Consider, there are two classes of data and we have learned the SVM parameters in terms Lagrange multipliers. There are many learning techniques to learn these parameters quadratic programming or sequential minimal optimization etc.
The question is, once we have learned our classifier, can we update the parameters somehow, once we get a new unknown sample . We can easily pass the unknown sample through the classifier and get a result.
- But is there a way to learn something blindly from the sample?
- This is essential for our case: in our application the input to the classifier changes slowly over time. So we need to capture the slow changes somehow blindly. Is it possible?

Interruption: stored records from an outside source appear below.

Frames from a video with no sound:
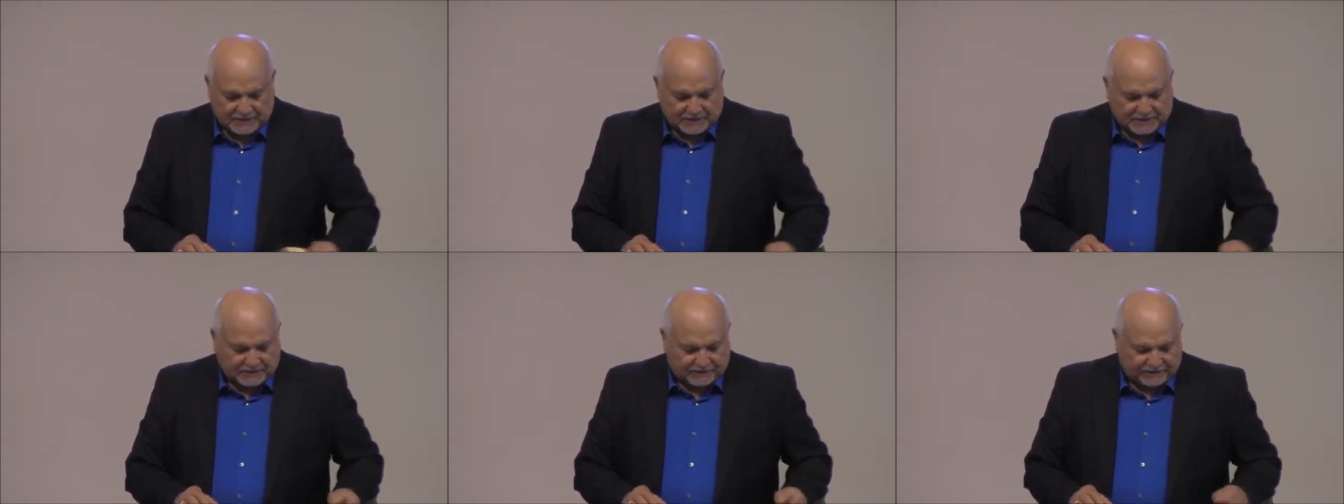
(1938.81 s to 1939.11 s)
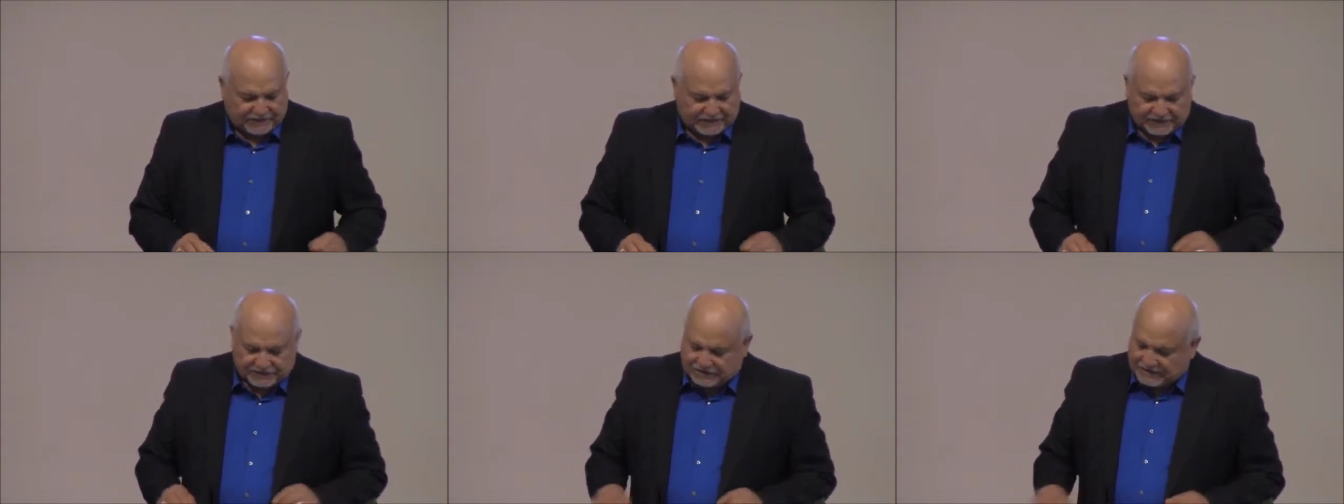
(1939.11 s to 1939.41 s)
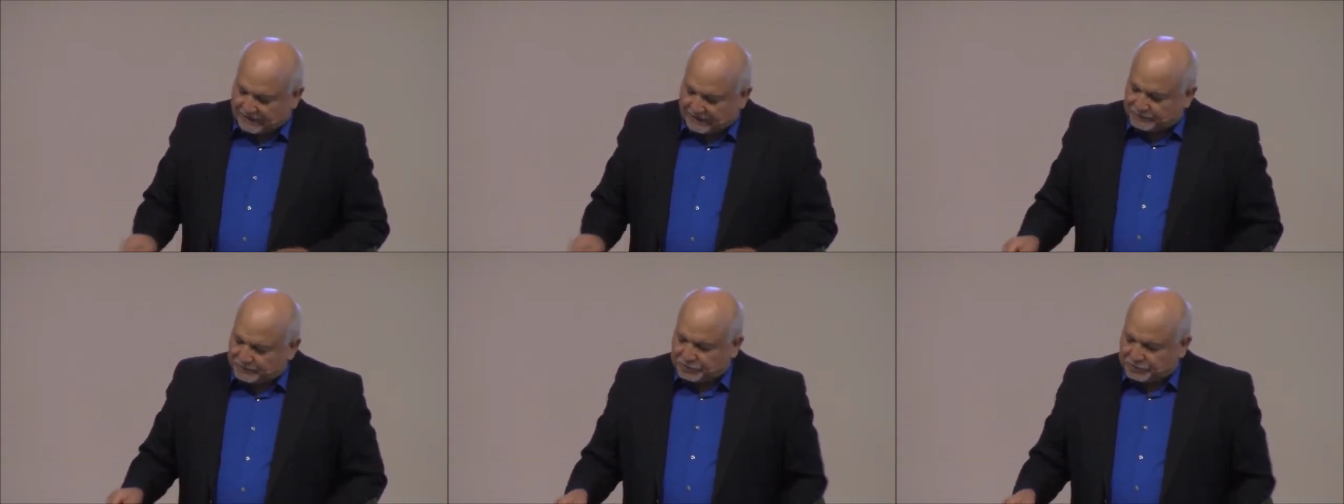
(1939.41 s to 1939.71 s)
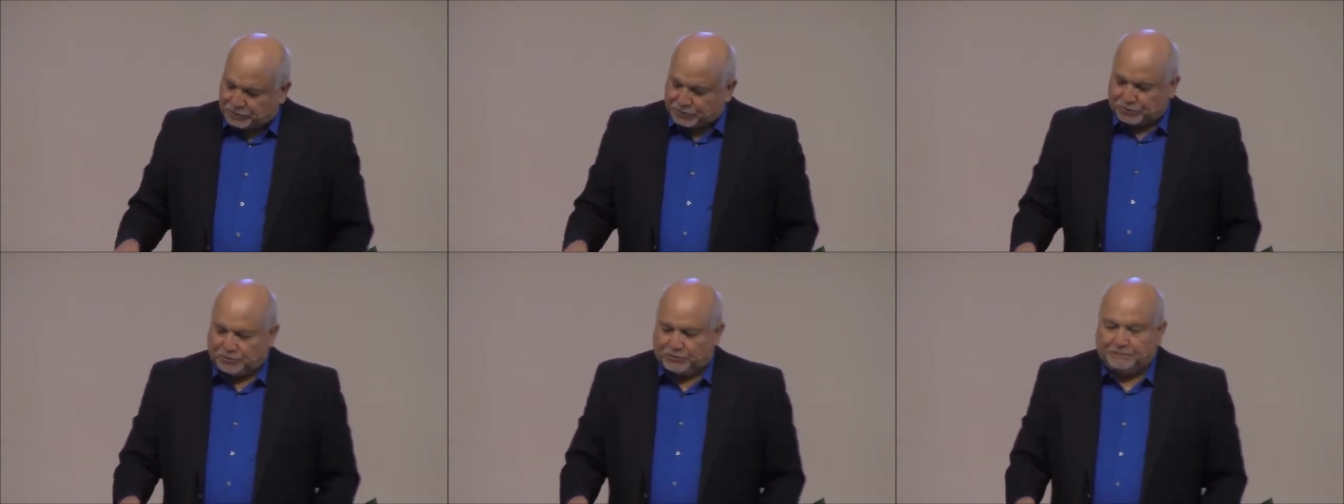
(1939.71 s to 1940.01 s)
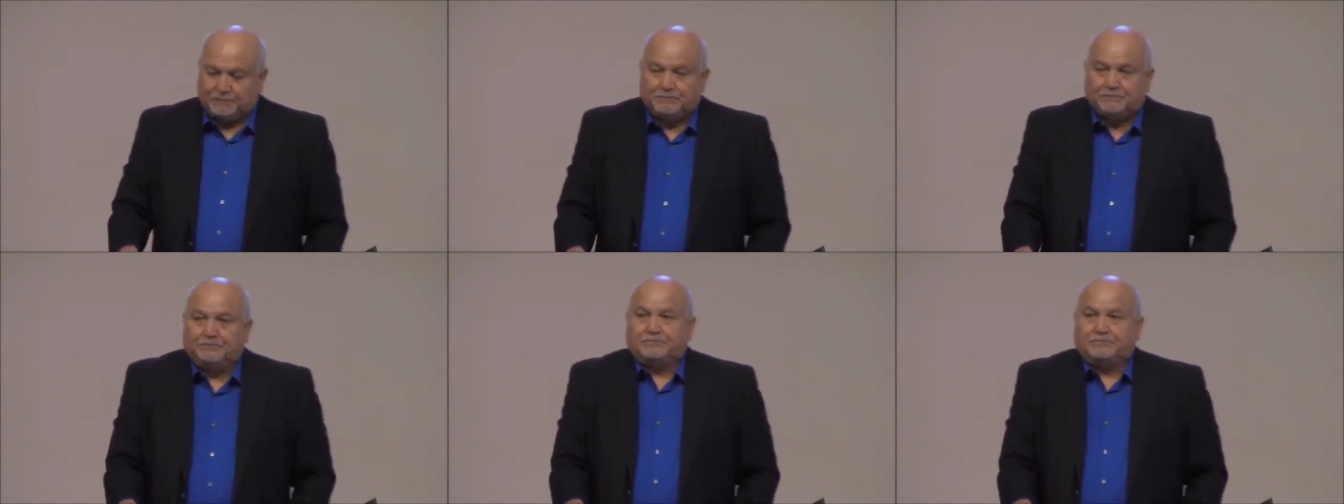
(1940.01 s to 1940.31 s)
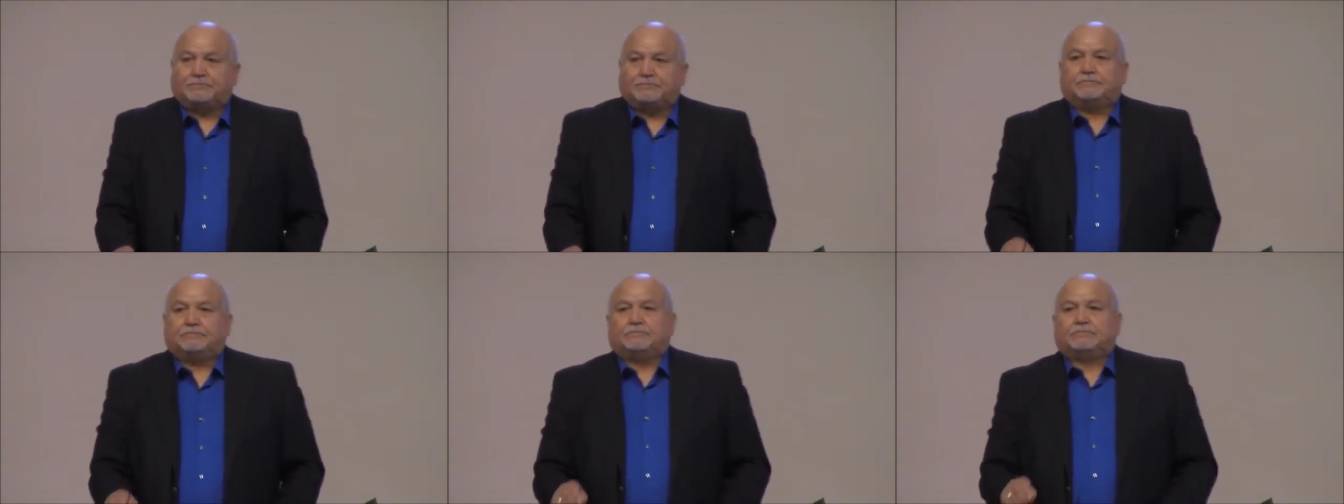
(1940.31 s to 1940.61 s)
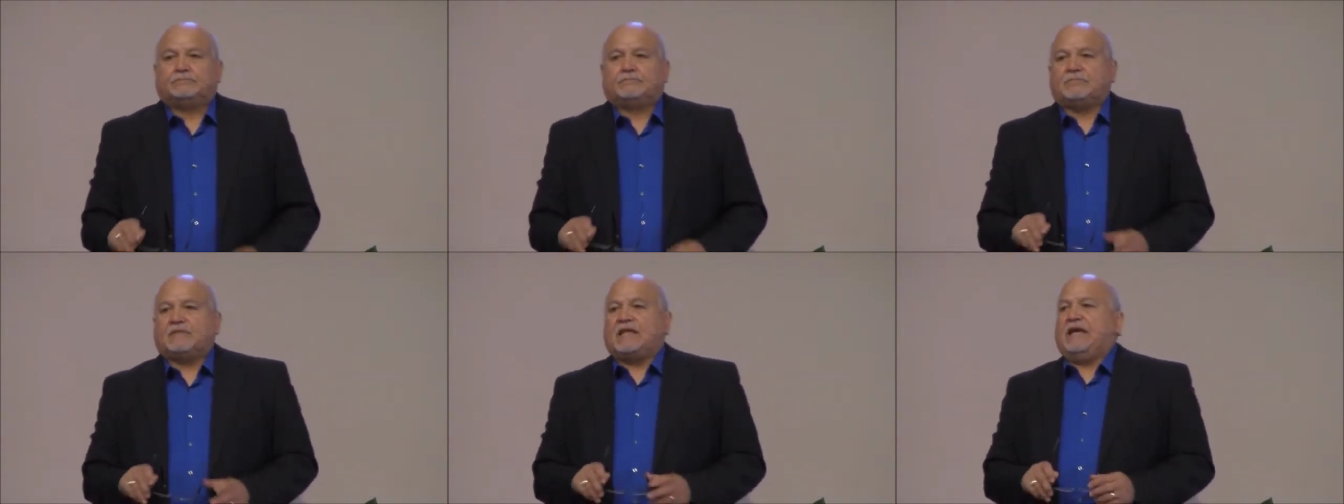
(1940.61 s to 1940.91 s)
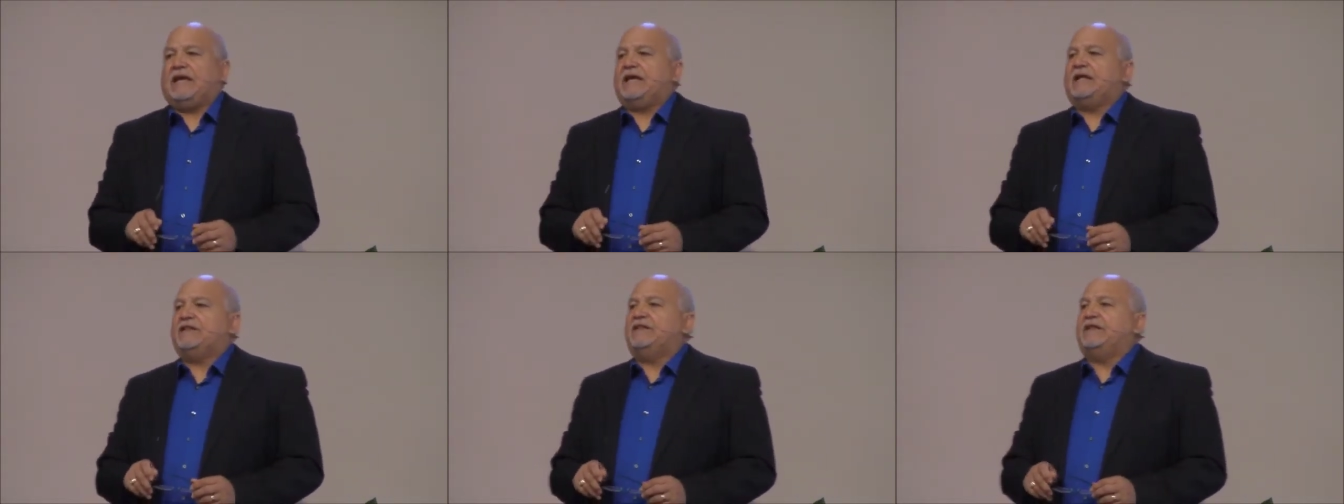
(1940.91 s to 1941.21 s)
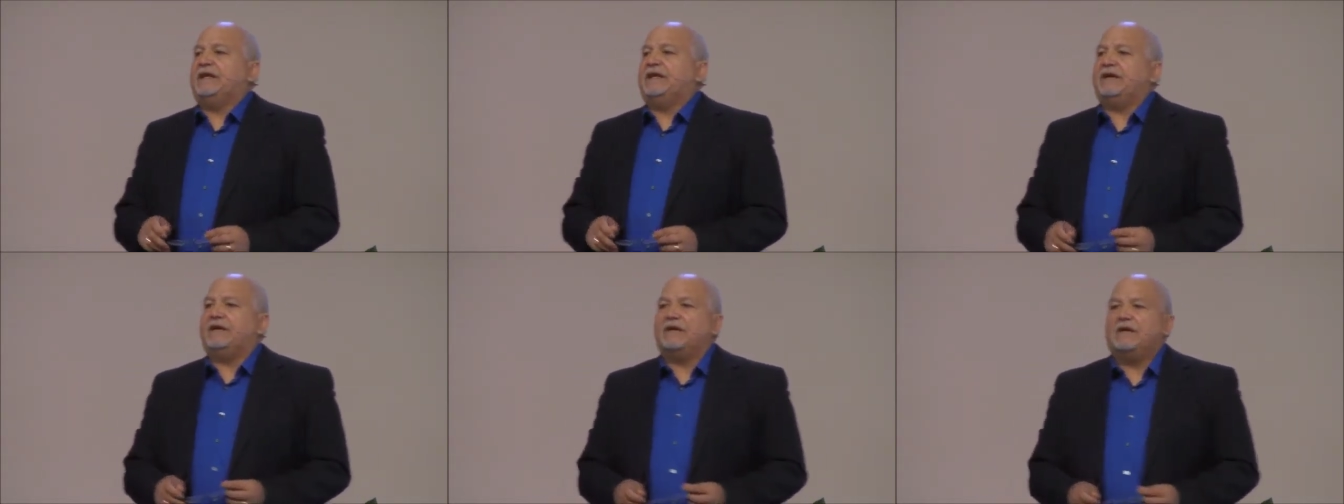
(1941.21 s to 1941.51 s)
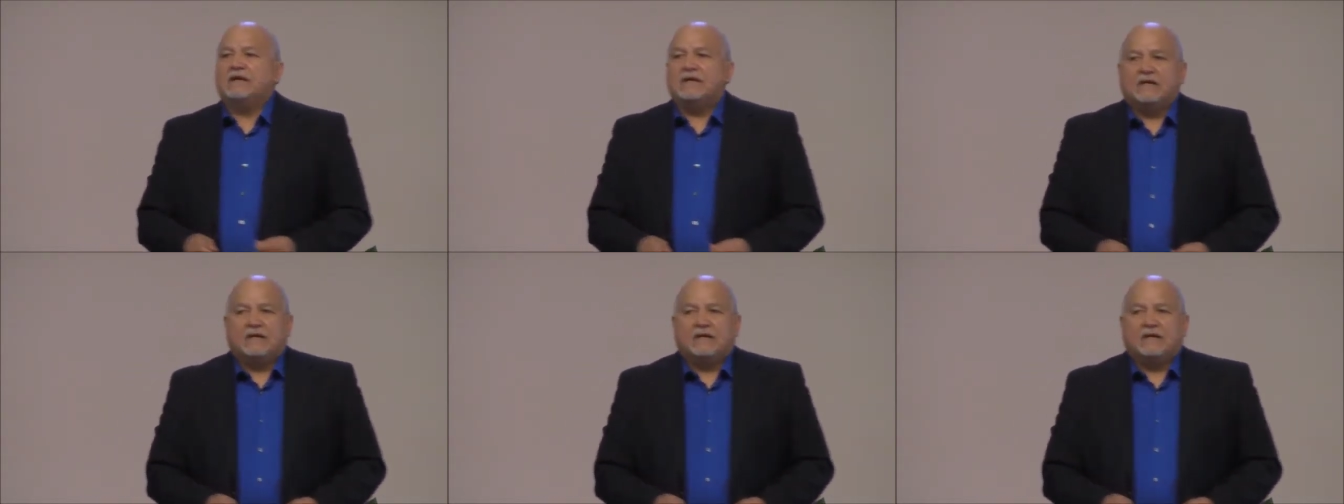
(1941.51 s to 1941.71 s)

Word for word: Leviticus chapter 2, and their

The list of answers from Is it possible to append training data to existing SVM models? are related to how to train when you get a new sample. Kindly note in that case you know the label of the new sample, in other words the class of the new sample is known or using oracle. The question here refers to the case when the class of the sample is not known As such in my opinion this is not duplicate. This question may not have an answer though. The closet approach so far seen is https://en.wikipedia.org/wiki/Active_learning_(machine_learning) active learning, however this not answer the original question of slow changing. To be more specific some active learning considers support vectors and weights as a metric to decide a label but here question is related to change of support vectors to cope with slow changes.
Let me write other way, I am looking for active learning without knowing the label. All those references deal with how to choose a sample, the oracle or somebody would specify the class of the sample.